Copy the records word for word. Pictures do not go in.
─── RECORDS FOR PROCESSING
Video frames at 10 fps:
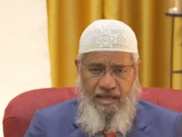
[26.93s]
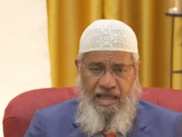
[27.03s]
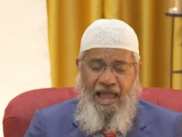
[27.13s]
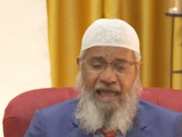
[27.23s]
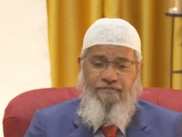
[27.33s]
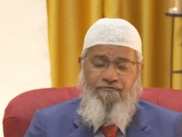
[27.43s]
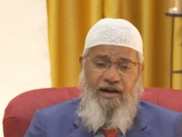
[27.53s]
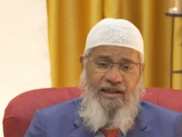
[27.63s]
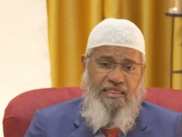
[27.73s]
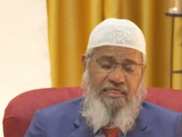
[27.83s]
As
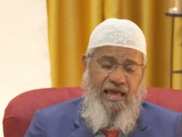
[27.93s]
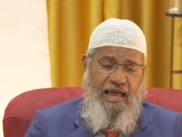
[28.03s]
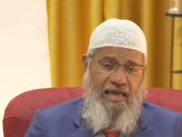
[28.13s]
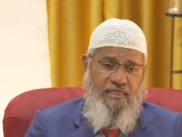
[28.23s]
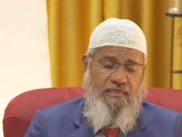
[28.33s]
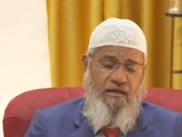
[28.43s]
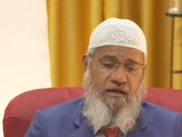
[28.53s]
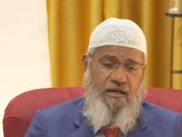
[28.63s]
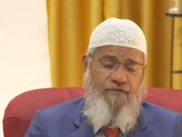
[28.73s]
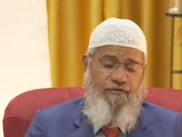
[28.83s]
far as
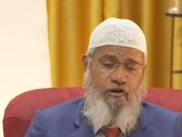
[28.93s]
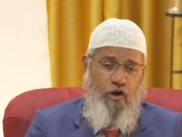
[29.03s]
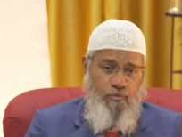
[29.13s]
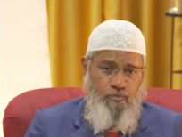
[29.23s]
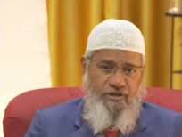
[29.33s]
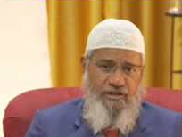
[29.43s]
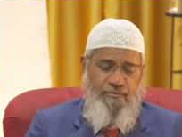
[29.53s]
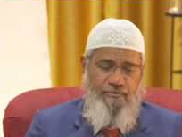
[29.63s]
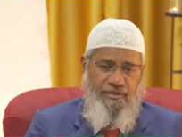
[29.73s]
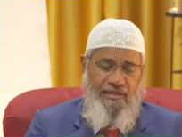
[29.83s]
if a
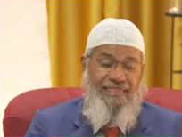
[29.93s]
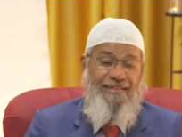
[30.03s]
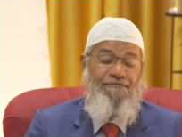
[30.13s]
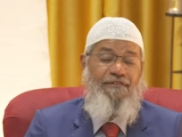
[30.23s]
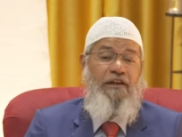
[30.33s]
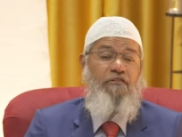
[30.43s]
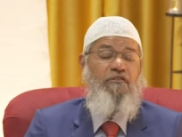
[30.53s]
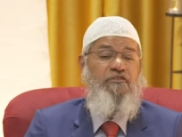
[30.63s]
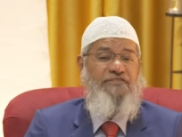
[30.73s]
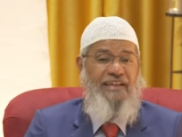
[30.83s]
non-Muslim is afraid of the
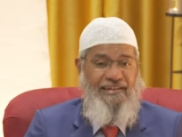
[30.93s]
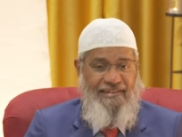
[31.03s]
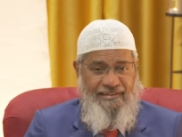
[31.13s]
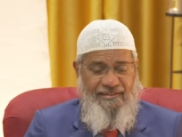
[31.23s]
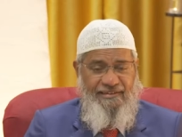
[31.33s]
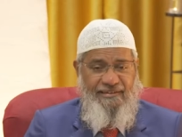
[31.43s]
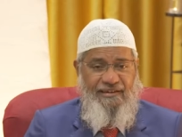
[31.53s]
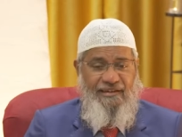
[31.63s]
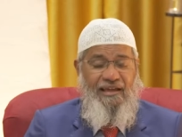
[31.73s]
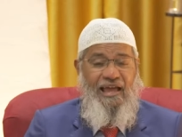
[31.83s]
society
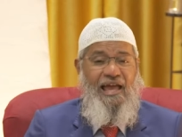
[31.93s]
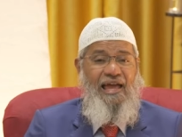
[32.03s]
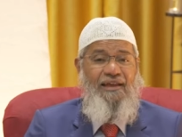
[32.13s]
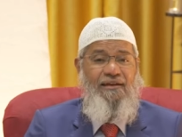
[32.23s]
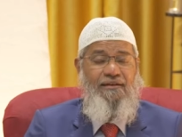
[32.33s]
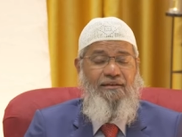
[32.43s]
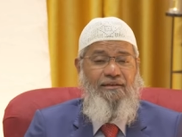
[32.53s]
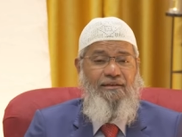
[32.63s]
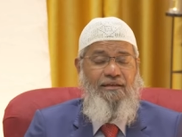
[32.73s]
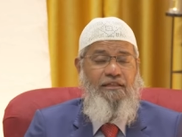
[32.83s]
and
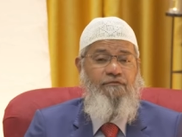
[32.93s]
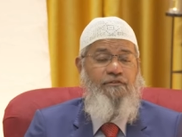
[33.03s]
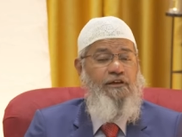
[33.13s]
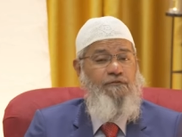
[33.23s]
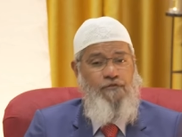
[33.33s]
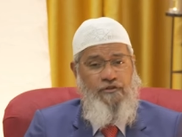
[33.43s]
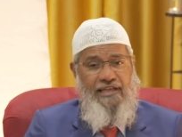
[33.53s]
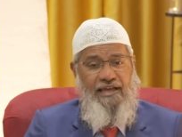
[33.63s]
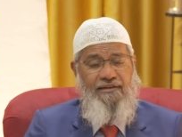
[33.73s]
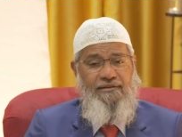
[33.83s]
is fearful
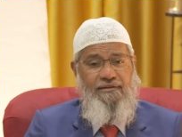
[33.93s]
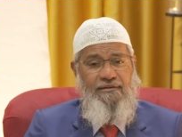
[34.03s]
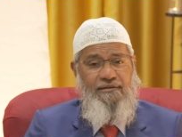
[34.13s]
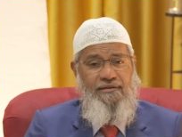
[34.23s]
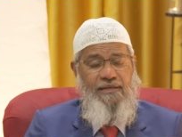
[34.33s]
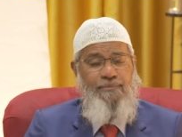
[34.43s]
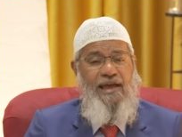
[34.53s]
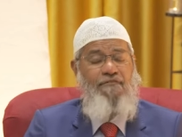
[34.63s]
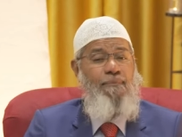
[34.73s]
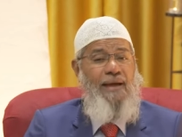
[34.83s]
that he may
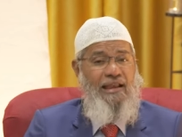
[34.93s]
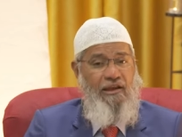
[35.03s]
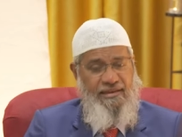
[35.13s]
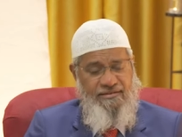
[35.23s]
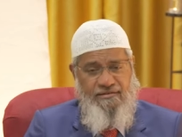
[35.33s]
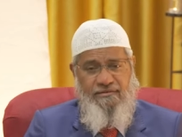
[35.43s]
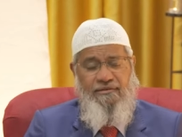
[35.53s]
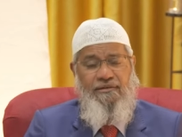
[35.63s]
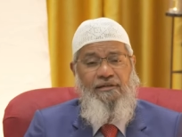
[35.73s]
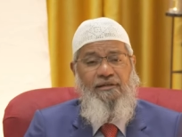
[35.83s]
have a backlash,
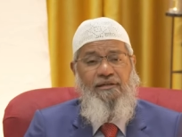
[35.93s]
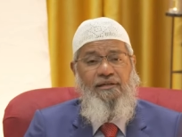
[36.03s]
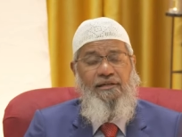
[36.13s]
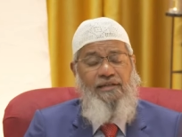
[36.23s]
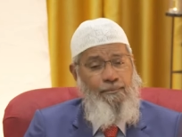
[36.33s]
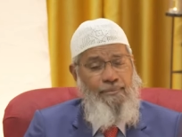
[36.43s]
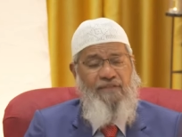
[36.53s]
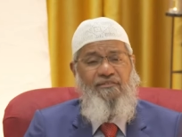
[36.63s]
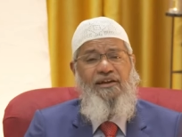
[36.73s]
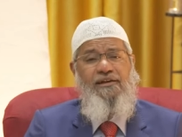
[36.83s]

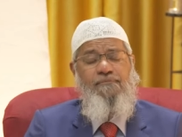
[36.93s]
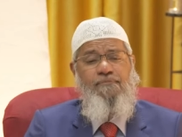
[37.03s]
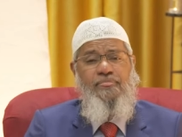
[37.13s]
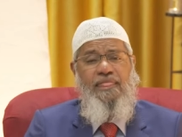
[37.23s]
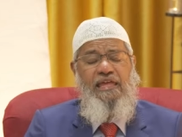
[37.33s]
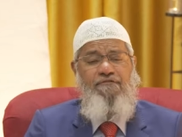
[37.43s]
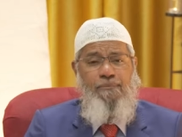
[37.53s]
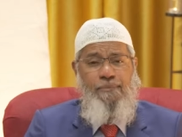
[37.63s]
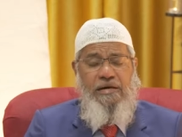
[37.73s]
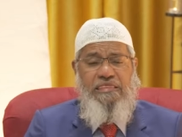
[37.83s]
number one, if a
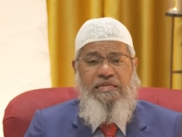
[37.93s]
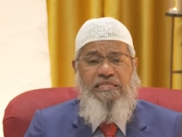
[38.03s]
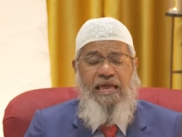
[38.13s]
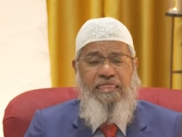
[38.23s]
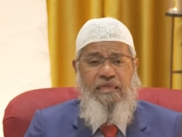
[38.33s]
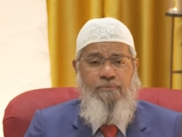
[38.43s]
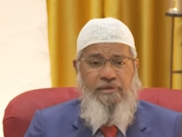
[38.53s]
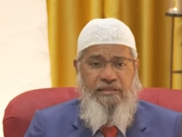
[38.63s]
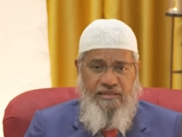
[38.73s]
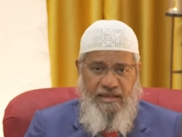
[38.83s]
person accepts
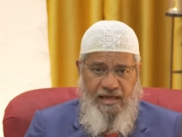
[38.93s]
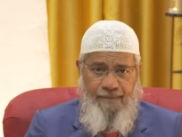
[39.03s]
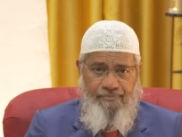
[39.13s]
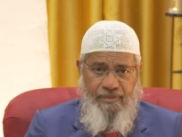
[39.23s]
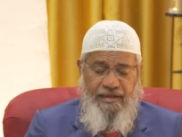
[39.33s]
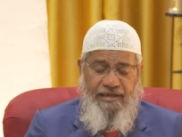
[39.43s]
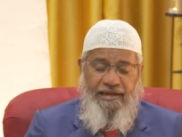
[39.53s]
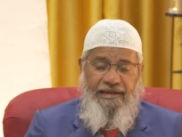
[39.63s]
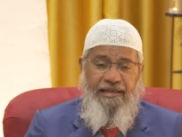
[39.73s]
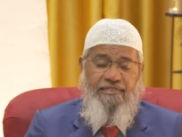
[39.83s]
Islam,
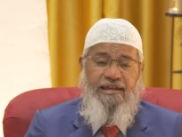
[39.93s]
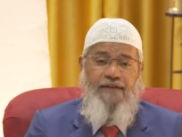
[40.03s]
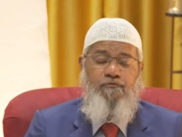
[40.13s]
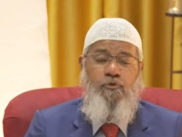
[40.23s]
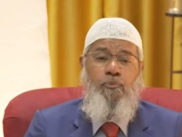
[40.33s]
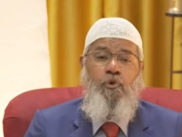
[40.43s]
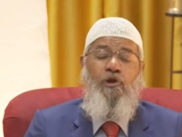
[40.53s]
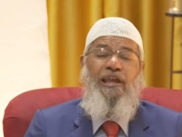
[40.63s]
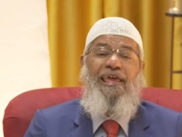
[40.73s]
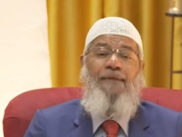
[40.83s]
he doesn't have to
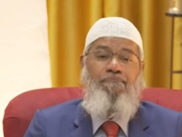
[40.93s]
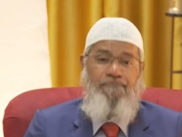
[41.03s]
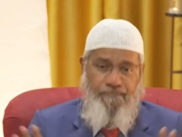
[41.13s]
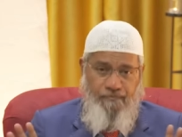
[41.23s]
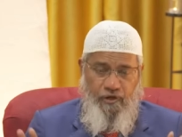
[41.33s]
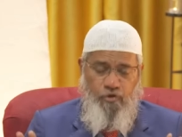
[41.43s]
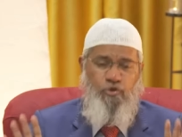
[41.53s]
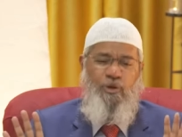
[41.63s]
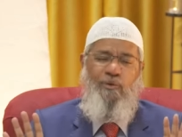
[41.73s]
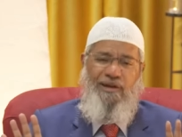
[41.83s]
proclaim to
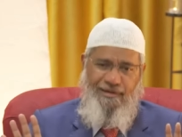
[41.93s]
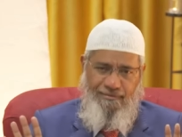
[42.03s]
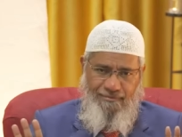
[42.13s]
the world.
──────
RESPONSE TO THE EXERCISE >>
Video frames at 10 fps:
[26.93s]
[27.03s]
[27.13s]
[27.23s]
[27.33s]
[27.43s]
[27.53s]
[27.63s]
[27.73s]
[27.83s]
As
[27.93s]
[28.03s]
[28.13s]
[28.23s]
[28.33s]
[28.43s]
[28.53s]
[28.63s]
[28.73s]
[28.83s]
far as
[28.93s]
[29.03s]
[29.13s]
[29.23s]
[29.33s]
[29.43s]
[29.53s]
[29.63s]
[29.73s]
[29.83s]
if a
[29.93s]
[30.03s]
[30.13s]
[30.23s]
[30.33s]
[30.43s]
[30.53s]
[30.63s]
[30.73s]
[30.83s]
non-Muslim is afraid of the
[30.93s]
[31.03s]
[31.13s]
[31.23s]
[31.33s]
[31.43s]
[31.53s]
[31.63s]
[31.73s]
[31.83s]
society
[31.93s]
[32.03s]
[32.13s]
[32.23s]
[32.33s]
[32.43s]
[32.53s]
[32.63s]
[32.73s]
[32.83s]
and
[32.93s]
[33.03s]
[33.13s]
[33.23s]
[33.33s]
[33.43s]
[33.53s]
[33.63s]
[33.73s]
[33.83s]
is fearful
[33.93s]
[34.03s]
[34.13s]
[34.23s]
[34.33s]
[34.43s]
[34.53s]
[34.63s]
[34.73s]
[34.83s]
that he may
[34.93s]
[35.03s]
[35.13s]
[35.23s]
[35.33s]
[35.43s]
[35.53s]
[35.63s]
[35.73s]
[35.83s]
have a backlash,
[35.93s]
[36.03s]
[36.13s]
[36.23s]
[36.33s]
[36.43s]
[36.53s]
[36.63s]
[36.73s]
[36.83s]

[36.93s]
[37.03s]
[37.13s]
[37.23s]
[37.33s]
[37.43s]
[37.53s]
[37.63s]
[37.73s]
[37.83s]
number one, if a
[37.93s]
[38.03s]
[38.13s]
[38.23s]
[38.33s]
[38.43s]
[38.53s]
[38.63s]
[38.73s]
[38.83s]
person accepts
[38.93s]
[39.03s]
[39.13s]
[39.23s]
[39.33s]
[39.43s]
[39.53s]
[39.63s]
[39.73s]
[39.83s]
Islam,
[39.93s]
[40.03s]
[40.13s]
[40.23s]
[40.33s]
[40.43s]
[40.53s]
[40.63s]
[40.73s]
[40.83s]
he doesn't have to
[40.93s]
[41.03s]
[41.13s]
[41.23s]
[41.33s]
[41.43s]
[41.53s]
[41.63s]
[41.73s]
[41.83s]
proclaim to
[41.93s]
[42.03s]
[42.13s]
the world.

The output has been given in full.